Monday, September 26, 2005

To Rebuild or not to Rebuild.

There is much discussion on the internet and elsewhere concerning the wisdom of rebuilding New Orleans.

Instapundit thinks it is a bad idea.

I am not so sure.

Galveston rebuilt, as did San Francisco and Chicago and Oklahoma City and Grand Forks, ND.

But the real argument here is the role of the federal government and the responsibility we as tax payers have to one another.

The federal government is required to pay for 3/4 of the cost of rebuilding or repairing the infrastructure of the disaster area.

But what about the people, especially the poor who will not have the funds to rebuild?

If I were a libertarian I would say that was not my job.

But then again I live in rural America and I pay to help Los Angeles have new highway whether I like it or not.

I pay to send other's people children to school.

I pay to provide health care and social security benefits to people I don't know and have no relation to at all.

I do it for the common good, as do we all.

So is it in the interest of the common good to rebuild New Orleans?

Thomas Jefferson told the French that whomever controlled New Orleans was our natural enemy, so vital was the mouth of the mighty Mississipi. So the French sold it to the United States.

I say rebuild it, but require transparency and set limits.

Put someone like Giuliani in control of the money and keep it honest.

Build up the levees and storm walls to protect the city and consider letting some it become a park rather than residential areas.

But don't abandon it.

5 comments:

flenser said...

I'm leaning towards the "not rebuild" option. Yes, there has to be a port in that general location. And that port will end up with a city around it. And we can call that city New New Orleans if we want. But it just seems to make no sense to build a city surrounded by water and below sea level. Move it ten miles up-river and dredge a passage if neccessary.

Rick Ballard said...

The Stafford Act covers the responsibilities of the Federal Government when the President declares an emergency requiring Federal assistance. I noticed today that the backdown from the $200B has begun. That's a very good thing because spending $200B has as much to do with reality as the 10K dead figure that Nagin spouted.
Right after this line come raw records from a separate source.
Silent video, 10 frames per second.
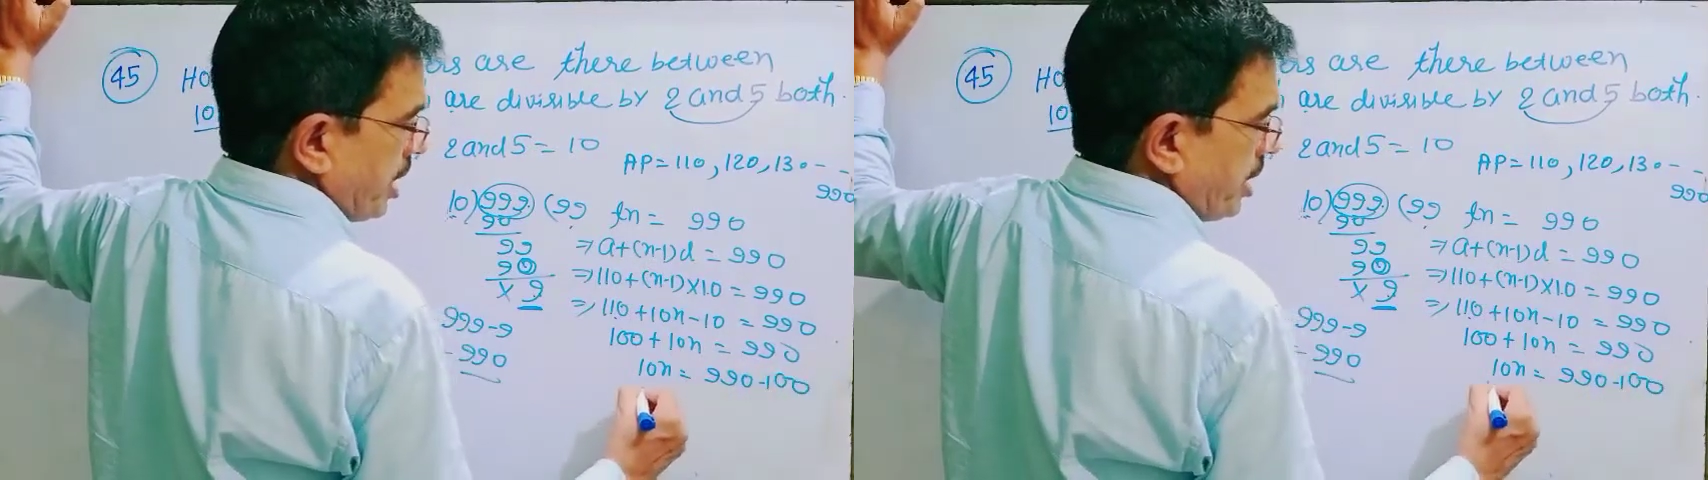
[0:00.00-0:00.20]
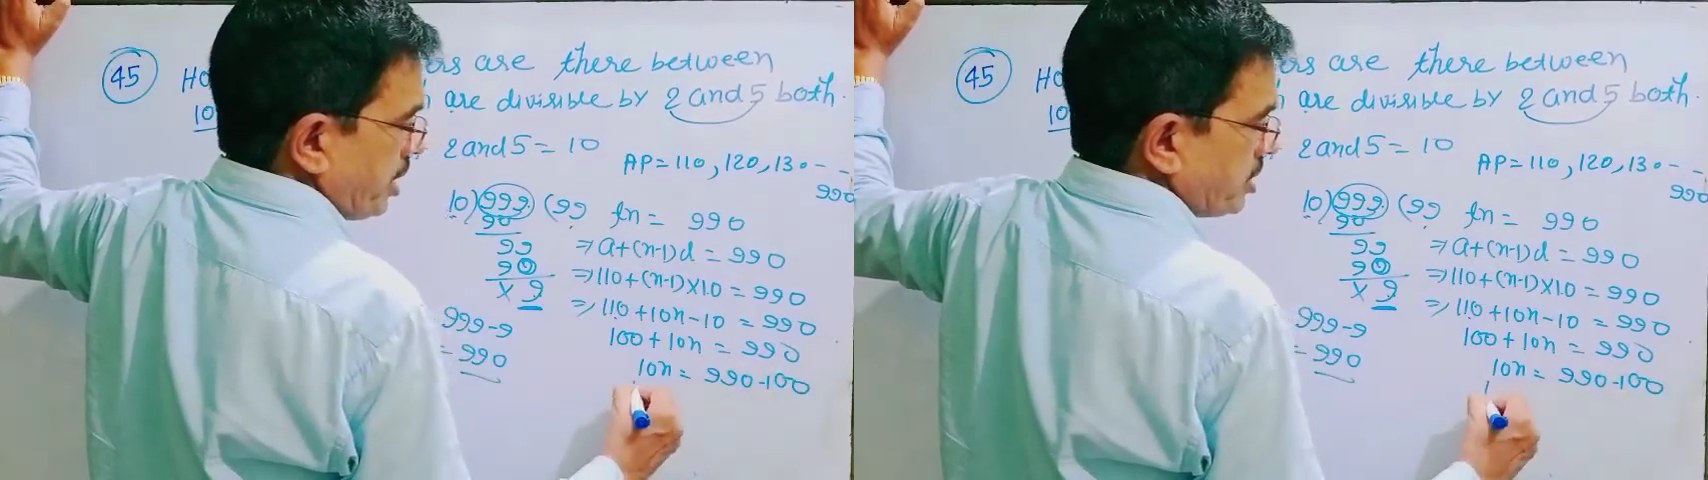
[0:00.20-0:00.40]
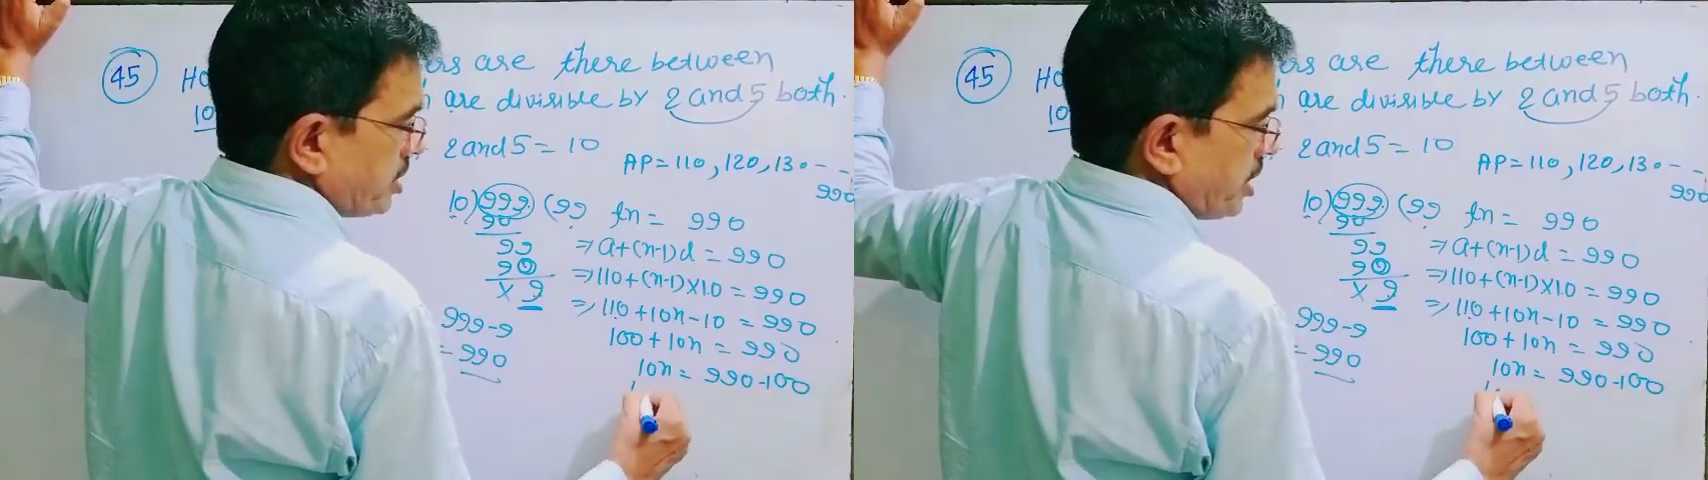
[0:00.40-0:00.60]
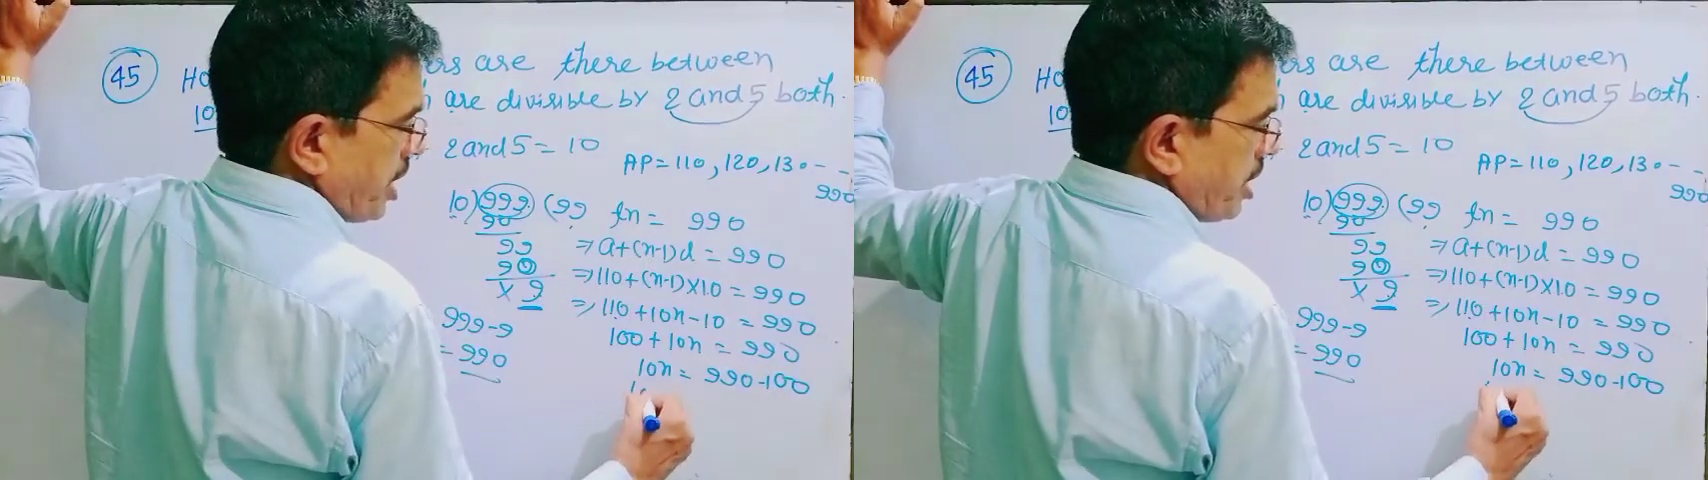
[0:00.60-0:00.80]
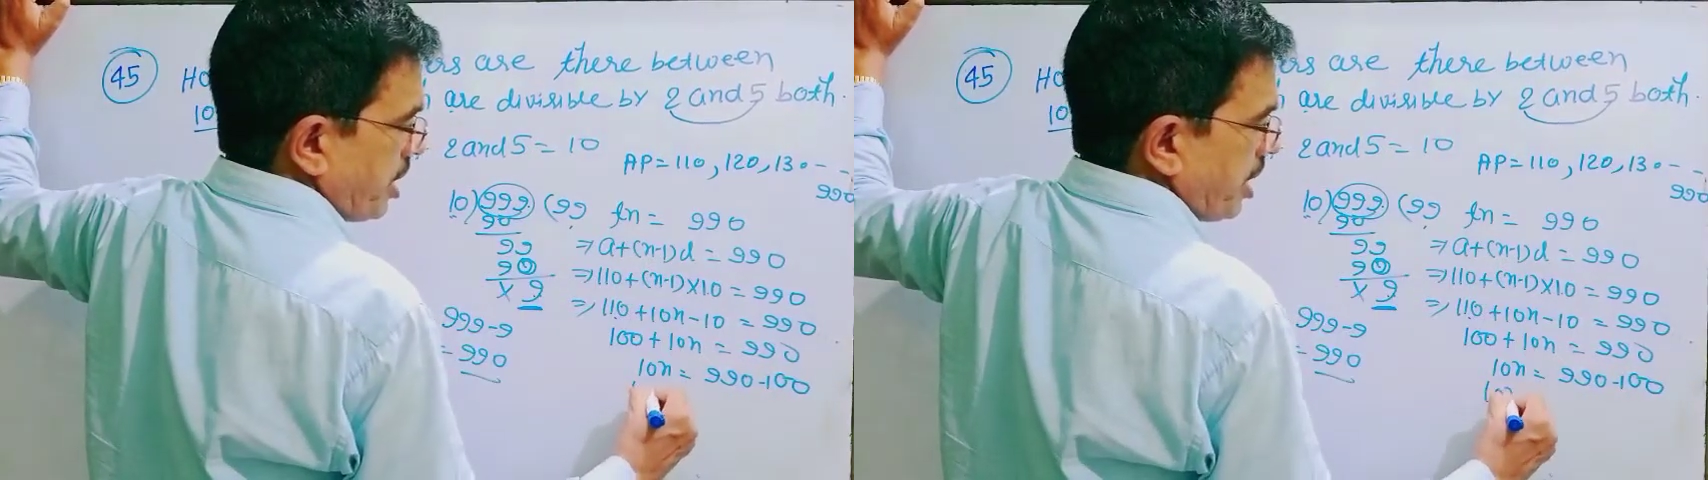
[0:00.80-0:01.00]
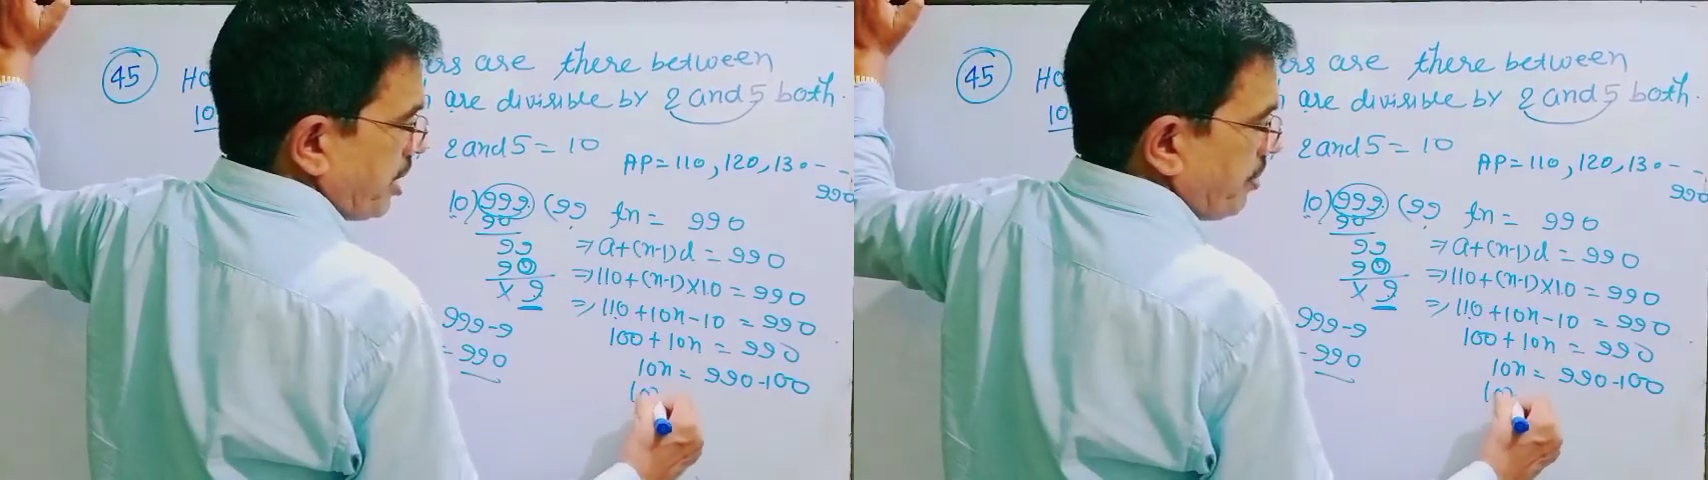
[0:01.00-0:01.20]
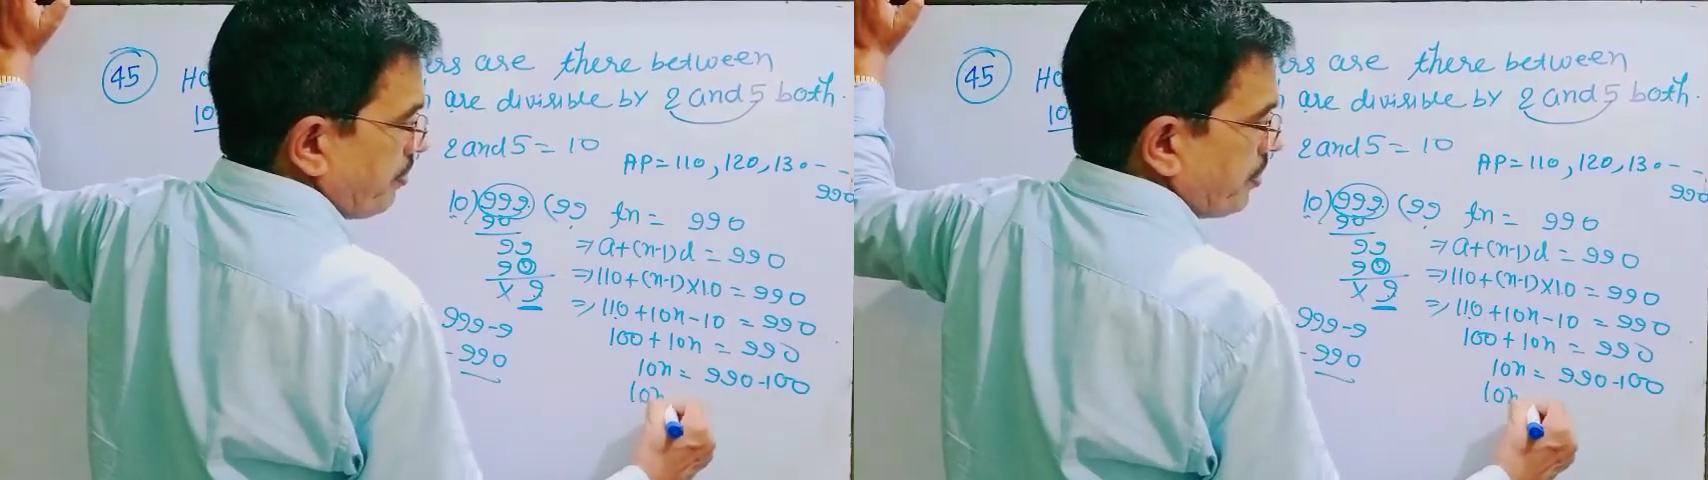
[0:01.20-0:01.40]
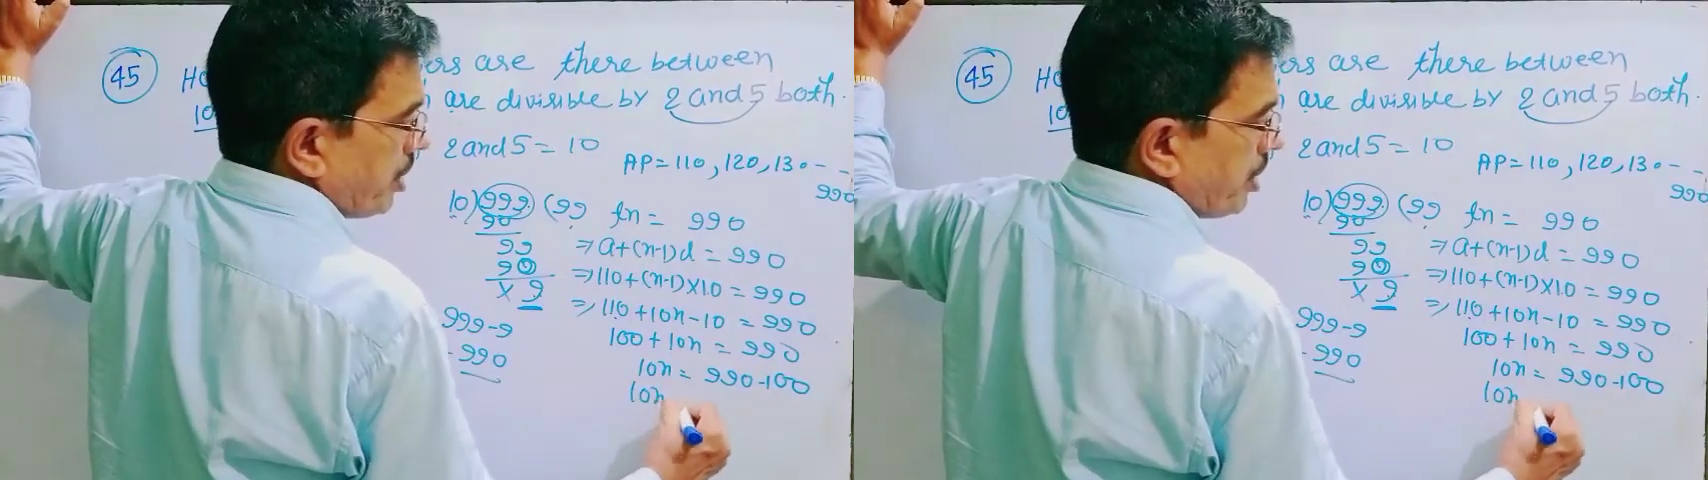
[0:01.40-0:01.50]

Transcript: That is 10n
I believe that I will continue to wait for actual damage assessments to be completed prior to commenting on how much and how money should be spent. I agree with Terrye that transparency is is a key issue. I would add that stiffening the penalties for fraud wrt to spending Fed funds would be a very good idea. The Stafford Act penalties for misappropriation are laughable. It will take the threat of 10 years hard time at Leavenworth to keep the LA rats from carting off the Fed cheese.

New Orleans should be rebuilt - but not by LA crooks.

MeaninglessHotAir said...

We'd all love to see the plan for rebuilding New Orleans without involving the crooked Democratic machine running the state.

The original part of NO (the "vieux carre") was above see level, and so was the next part built ("uptown", or "the garden district"). My own preference is to pull it back to that level, put walls around that part, and leave the other part as a huge park as Terrye suggests. But what I think will surely have nothing to do with how it actually comes out.

Unknown said...

meaningless:

Well what any of us think will have nothing to do with it.

Things like this tend to take on a life of their own.

But I do disagree with something flenser said: New Orleans will be more or less where it always was, just maybe smaller. Most of the city will not be abandoned, in fact some parts of New Orleans suffered little damage.

I think the damage estimates might have been exaggerated, like everything else.

But New Orleans was an old city when the Civil War was fought. I don't see it just going away.

chuck said...

But New Orleans was an old city when the Civil War was fought. I don't see it just going away.

And Degas spent time there visiting family, link. But I tend to agree with those who recommend restricting the city to the high ground. Perhaps some development could be allowed in lower areas with the understanding that they would be flooded on occasion. How such zoning could work in practice, I haven't the slightest. Anyway, the city might do better if it was smaller, because its economy really wasn't that large to start with.